Records from a collection
Segment Open
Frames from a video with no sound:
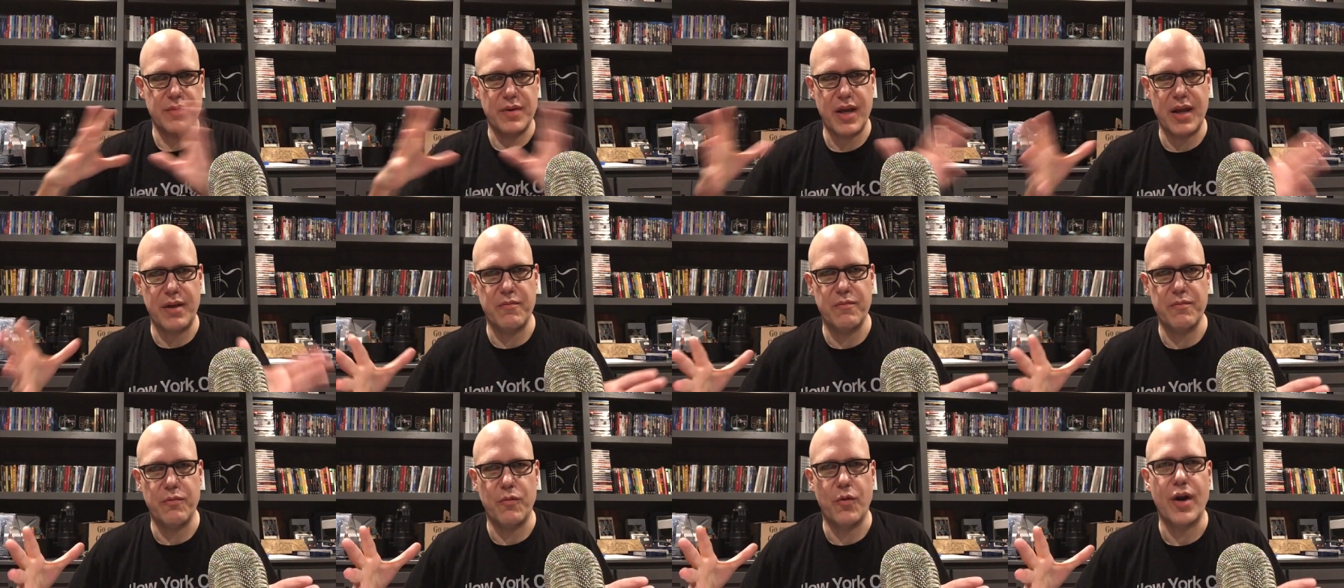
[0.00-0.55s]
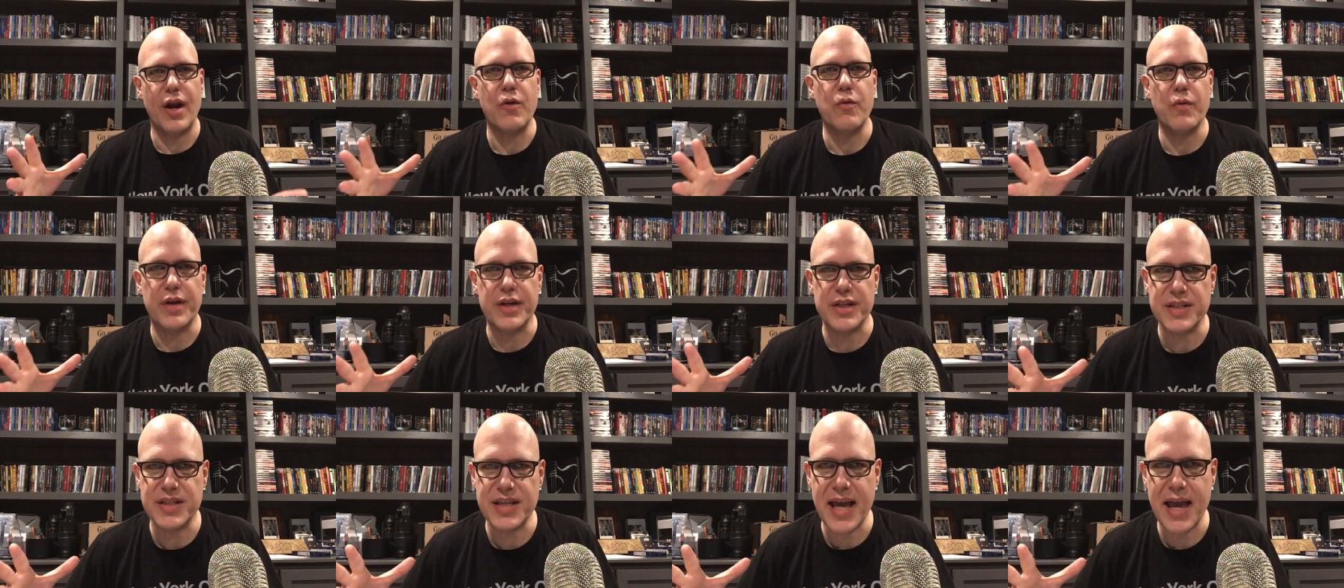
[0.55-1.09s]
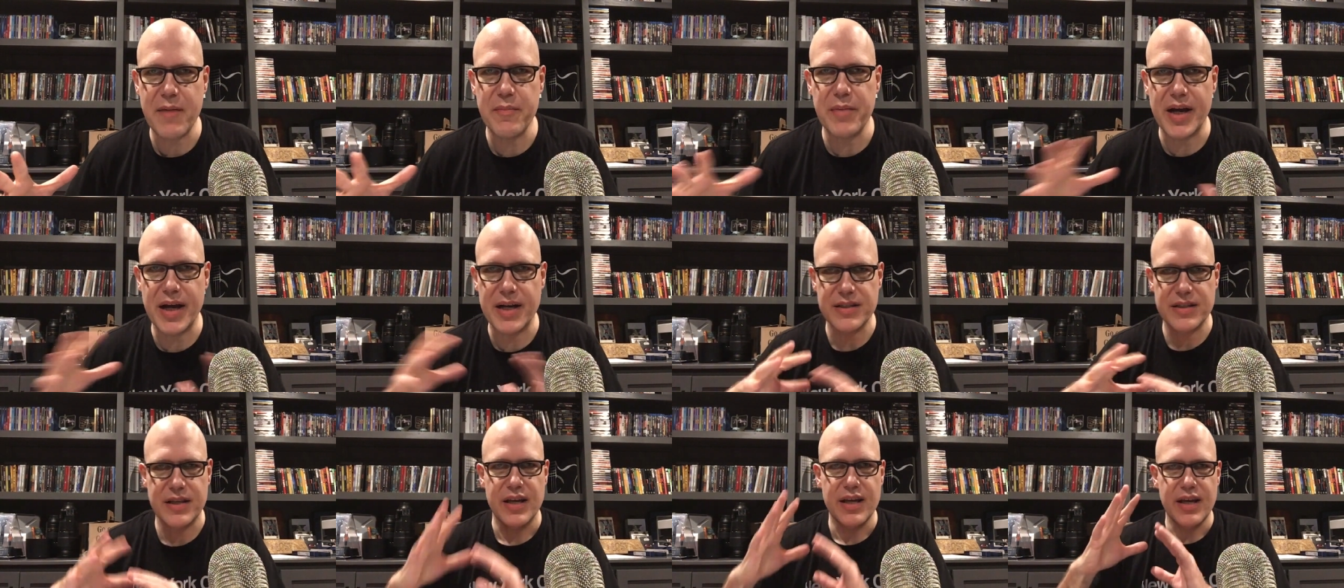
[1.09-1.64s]
and what I want to say,
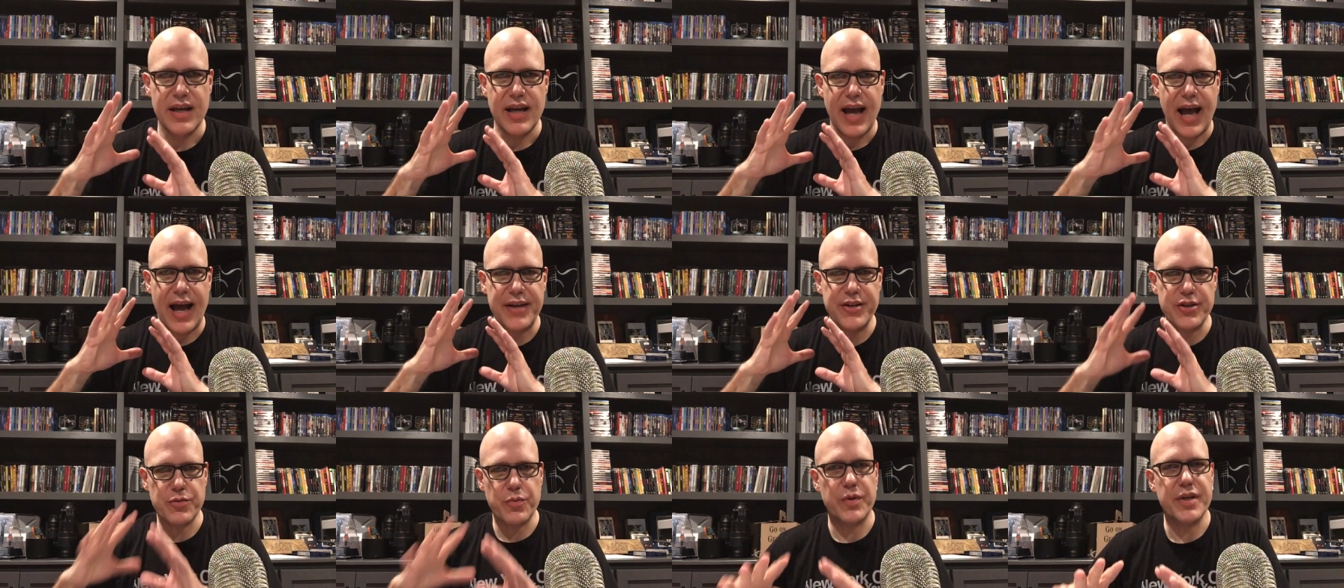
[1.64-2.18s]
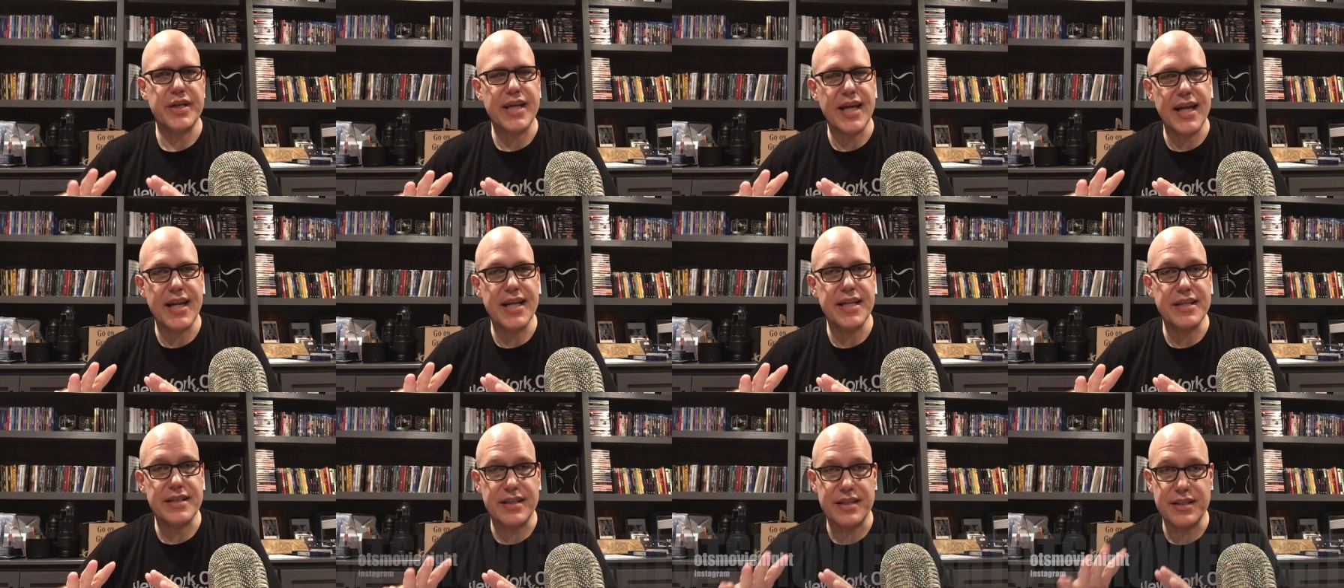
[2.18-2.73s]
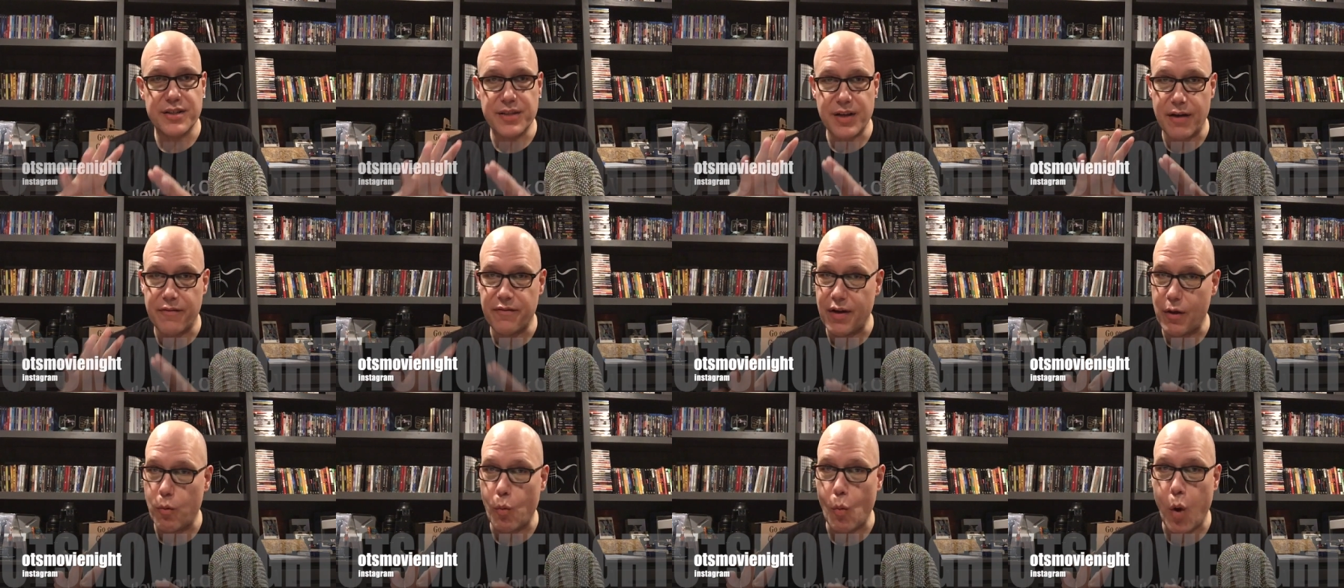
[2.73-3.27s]
because I just want to get into this stuff
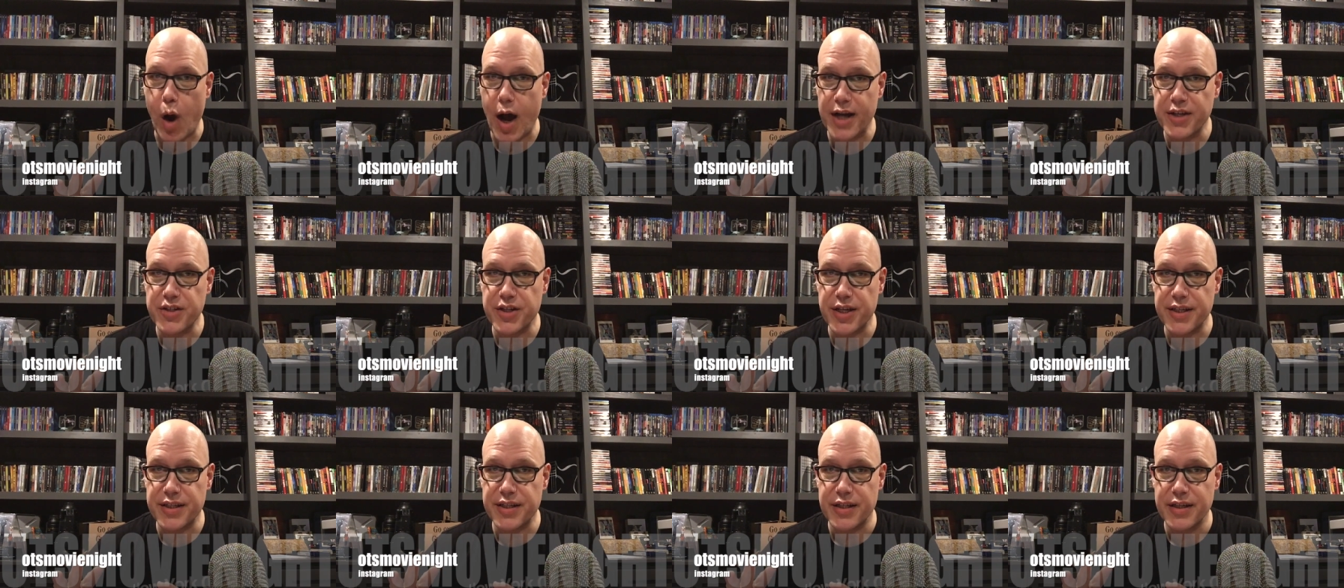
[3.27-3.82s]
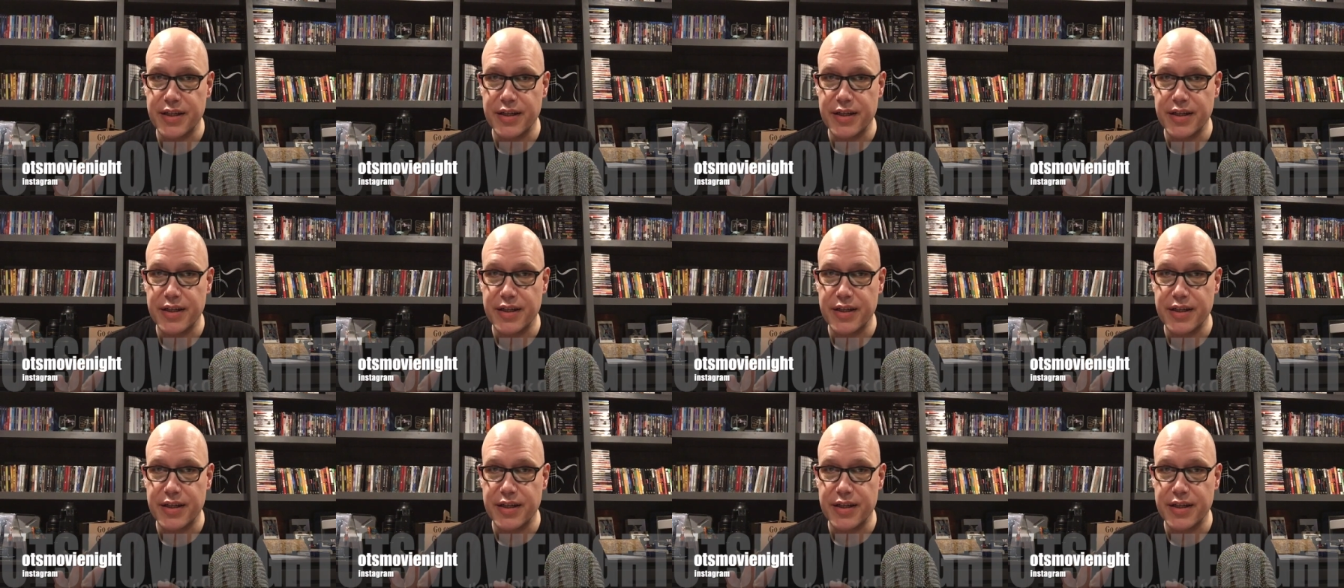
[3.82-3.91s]
and watch it.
Segment Closed
→ **Problem**: If the records contain pictures, skip them, and transcribe exactly every line from the one with "[1.09-1.64s]" through the last line.

→ **Written solution**:
[1.09-1.64s]
and what I want to say,
[1.64-2.18s]
[2.18-2.73s]
[2.73-3.27s]
because I just want to get into this stuff
[3.27-3.82s]
[3.82-3.91s]
and watch it.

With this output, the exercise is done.